Last year, we published the second version of our hyperscale cloud market share report. This latest update focuses in on seven, but we have swapped out two – Rackspace and EMC – and replaced
them with Oracle and Tencent. Overall growth was healthy, unsurprisingly, but was less top-heavy than in previous years. AWS continues to lead the market, but there is growing evidence that Azure and Google are closing the gap. Meanwhile, over in Asia, Alibaba is staking a dominant position, while the battle is on for number two.

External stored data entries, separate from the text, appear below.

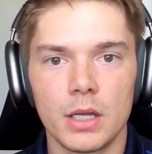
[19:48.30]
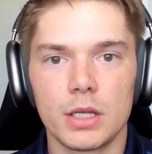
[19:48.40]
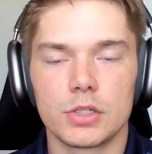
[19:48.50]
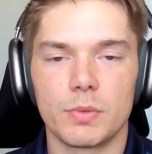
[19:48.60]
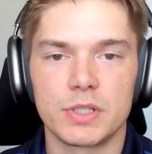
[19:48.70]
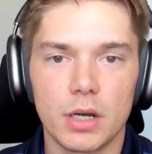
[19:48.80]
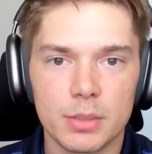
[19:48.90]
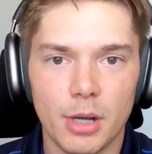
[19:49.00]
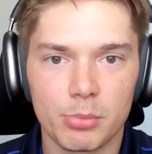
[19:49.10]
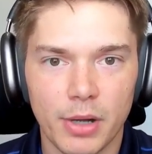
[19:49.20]
So we talked
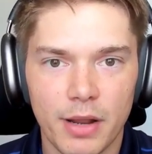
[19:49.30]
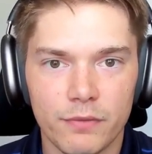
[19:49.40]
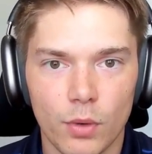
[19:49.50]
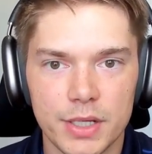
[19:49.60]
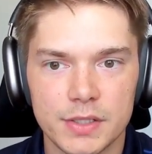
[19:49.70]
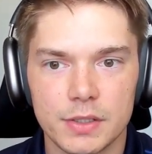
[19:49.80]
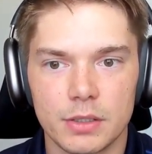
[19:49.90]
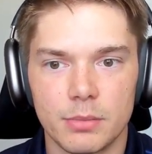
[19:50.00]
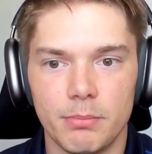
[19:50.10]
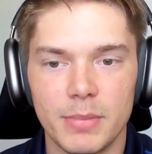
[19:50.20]
about brand voice.
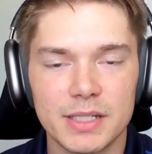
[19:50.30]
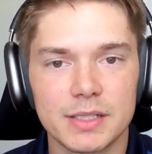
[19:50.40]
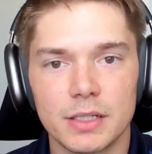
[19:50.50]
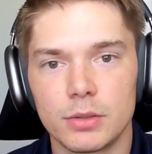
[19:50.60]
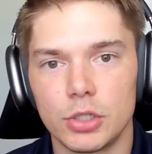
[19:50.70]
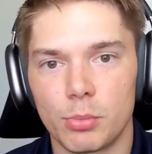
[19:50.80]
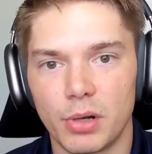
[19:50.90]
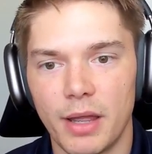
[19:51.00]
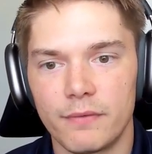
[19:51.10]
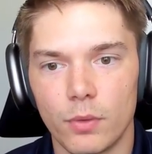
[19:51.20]
Mix your
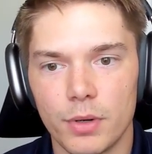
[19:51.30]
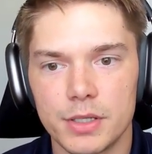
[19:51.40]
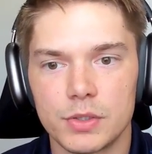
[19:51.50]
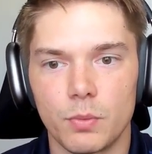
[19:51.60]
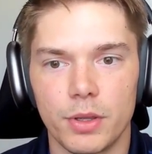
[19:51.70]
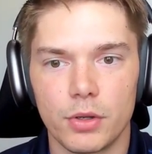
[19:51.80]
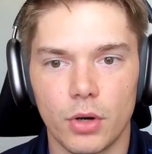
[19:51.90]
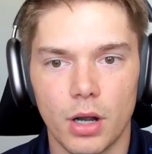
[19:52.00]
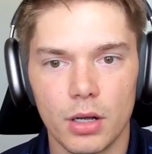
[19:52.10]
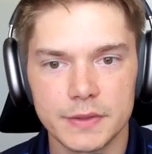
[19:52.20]
brand voice with your
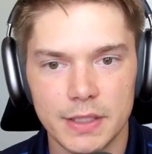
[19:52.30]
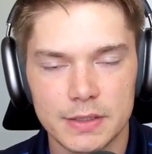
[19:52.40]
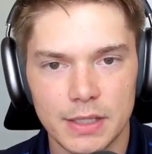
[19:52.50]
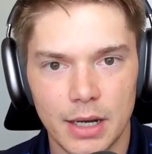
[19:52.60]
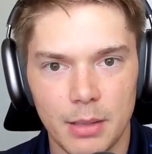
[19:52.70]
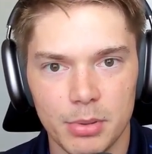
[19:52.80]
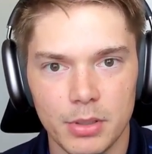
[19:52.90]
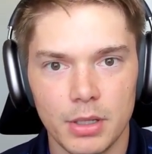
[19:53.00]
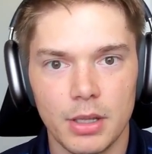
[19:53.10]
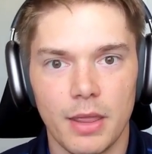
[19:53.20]
content type.
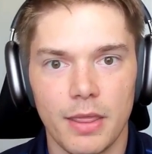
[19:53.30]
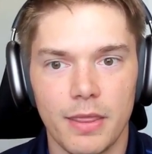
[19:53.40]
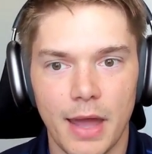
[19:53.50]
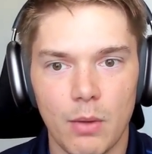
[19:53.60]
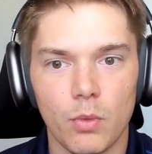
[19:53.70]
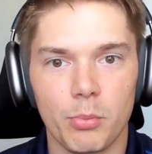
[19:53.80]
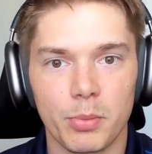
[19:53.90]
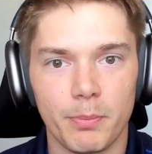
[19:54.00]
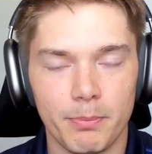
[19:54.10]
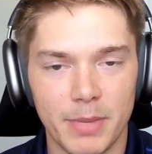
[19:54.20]
That will
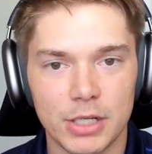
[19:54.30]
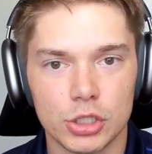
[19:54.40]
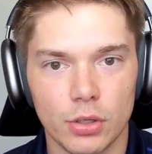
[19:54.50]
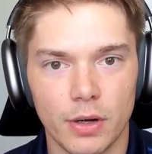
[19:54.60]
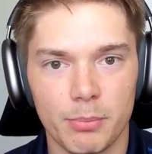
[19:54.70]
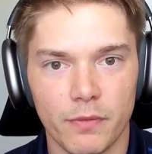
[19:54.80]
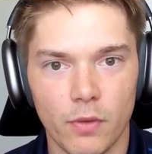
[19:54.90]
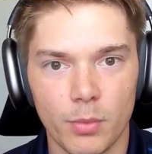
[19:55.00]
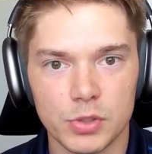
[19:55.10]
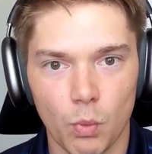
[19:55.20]
make sure it
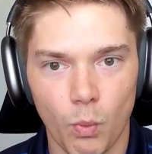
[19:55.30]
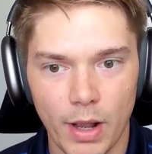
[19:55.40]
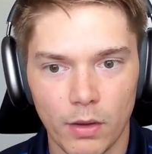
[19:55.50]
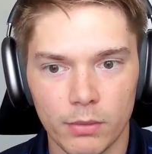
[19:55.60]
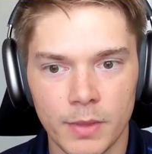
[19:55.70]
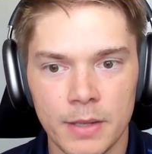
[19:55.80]
performs well.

In 2017, the hyperscale cloud infrastructure market crossed the $30b threshold and our projected CAGR for 2017-2022 is 48.8%. The latter is up from our previous five-year CAGR and reflects, to a large extent, the growth across the market. Azure and Google continue to be viewed as viable alternatives and are playing in the high-value areas – primarily artificial intelligence – where no platform, including AWS, has an unassailable lead. The playing eld is far more level here. Meanwhile, Oracle and IBM are pushing along steadily and also focusing in on AI.

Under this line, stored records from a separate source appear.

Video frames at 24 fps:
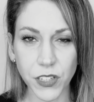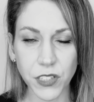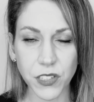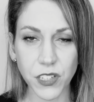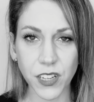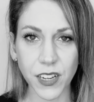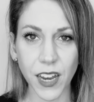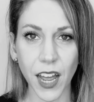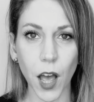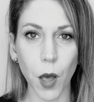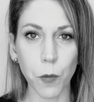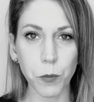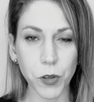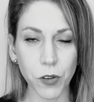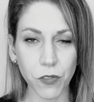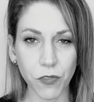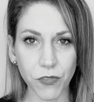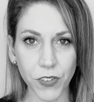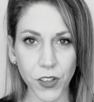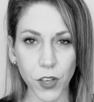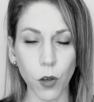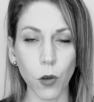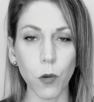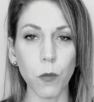is going to help you
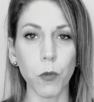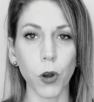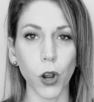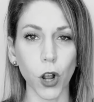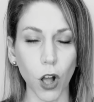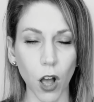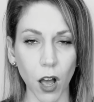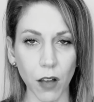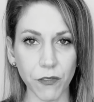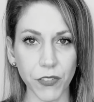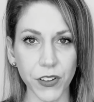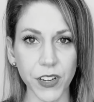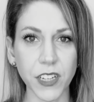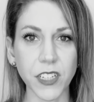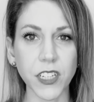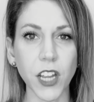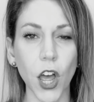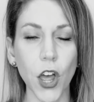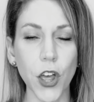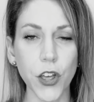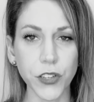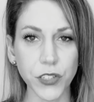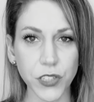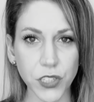feel more confident,
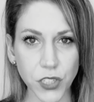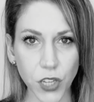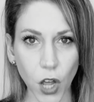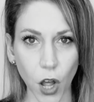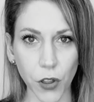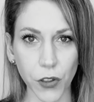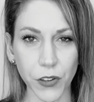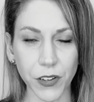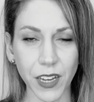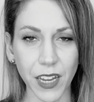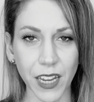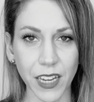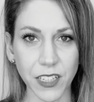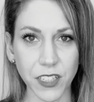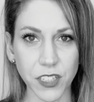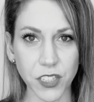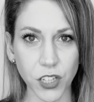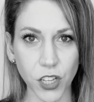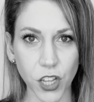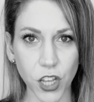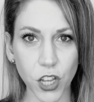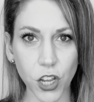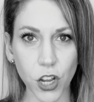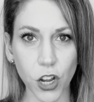solid, and
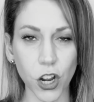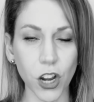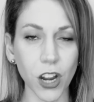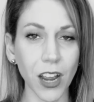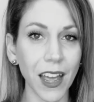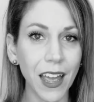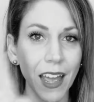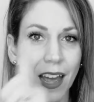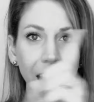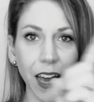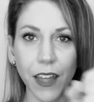secure.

The short history of the hyperscale cloud market has been about accumulating scale and grabbing real estate. This dynamic is still very much in play, especially when considering how much of the global market has yet to be fully penetrated. But in many ways, the maturing of the market and the increased viability of competitors, is making the scale game less crucial. The short list of providers that are in this game can all achieve scale. They would not be here otherwise. But the advantages and differentiation derived from that scale are declining. A new cloud battlefield has emerged and it centres on innovation. Increasingly, deals are won based on machine learning/artificial intelligence tools and cutting-edge technology.

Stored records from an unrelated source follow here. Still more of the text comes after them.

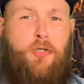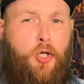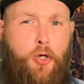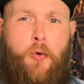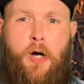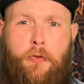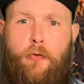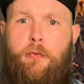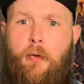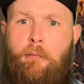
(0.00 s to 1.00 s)

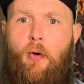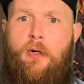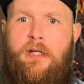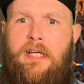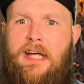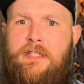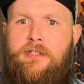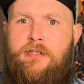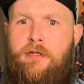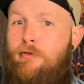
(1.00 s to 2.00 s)
200 reported
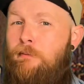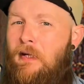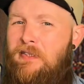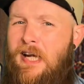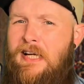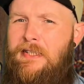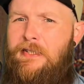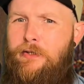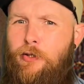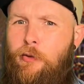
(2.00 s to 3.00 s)
cases of
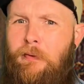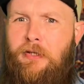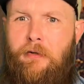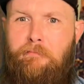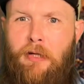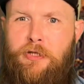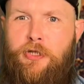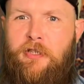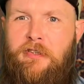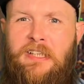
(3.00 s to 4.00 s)
spontaneous human
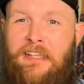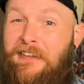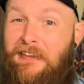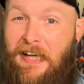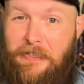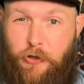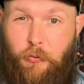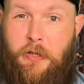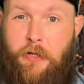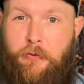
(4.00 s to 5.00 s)
combustion in the last
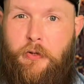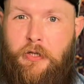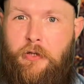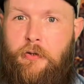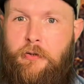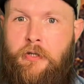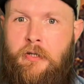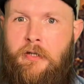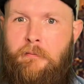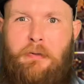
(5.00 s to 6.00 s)
300 years.
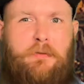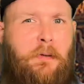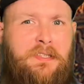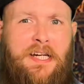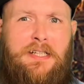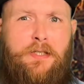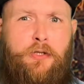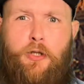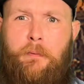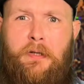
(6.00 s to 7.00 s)
But spontaneous
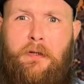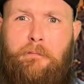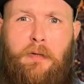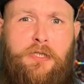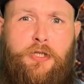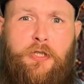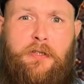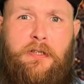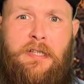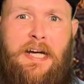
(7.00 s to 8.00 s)
human
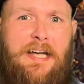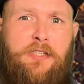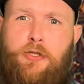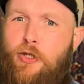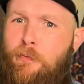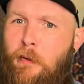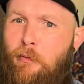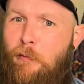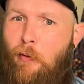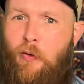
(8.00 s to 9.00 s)
combustion hasn't just been
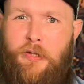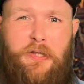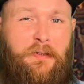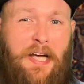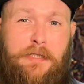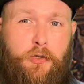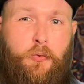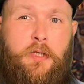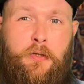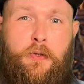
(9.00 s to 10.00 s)
reported the last
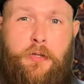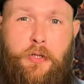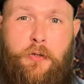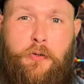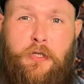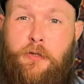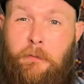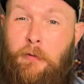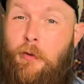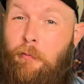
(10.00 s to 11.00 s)
300 years, it's
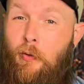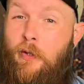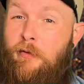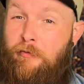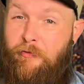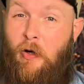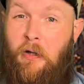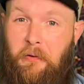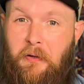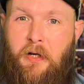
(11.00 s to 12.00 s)
been reported
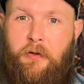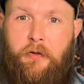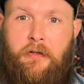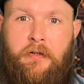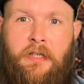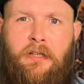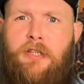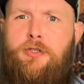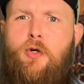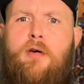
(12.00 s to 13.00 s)
far longer.
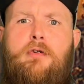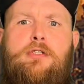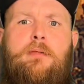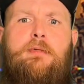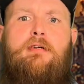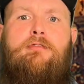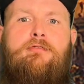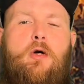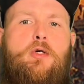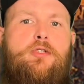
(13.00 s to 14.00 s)
Let's go over some of the
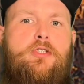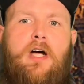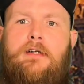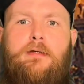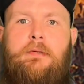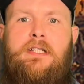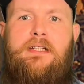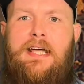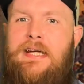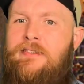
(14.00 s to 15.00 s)
first documented
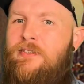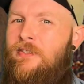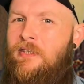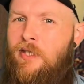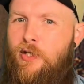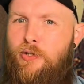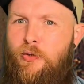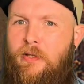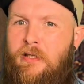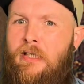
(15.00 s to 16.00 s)
cases in
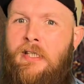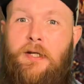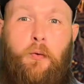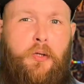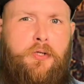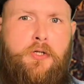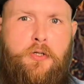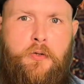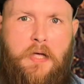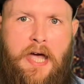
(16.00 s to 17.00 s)
history. In order to
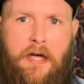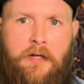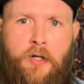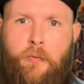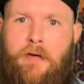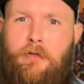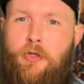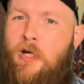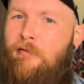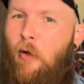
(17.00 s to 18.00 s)
do that, we have to
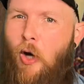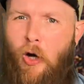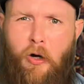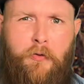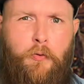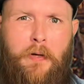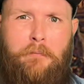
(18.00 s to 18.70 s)
travel all the way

This report provides growth rate projections and total revenue estimates for the hyperscale cloud providers on a five-year basis. Included are geographic splits and a total market share summation. The big picture take: there have been some signs that the market will grow at a more moderated pace in the coming years, but that surely doesn’t mean this market is slowing down, and there is still plenty of runway left considering how much of the world has yet to adopt cloud. But as this market matures, there will be shifting competitive dynamics. One of the big ones to look for, particularly in mature markets, is the growth of existing customers (those that have already adopted and put workloads on cloud). How much more can they put on cloud and how much more can they spend to add value and fully exploit cloud investments with things such as AI?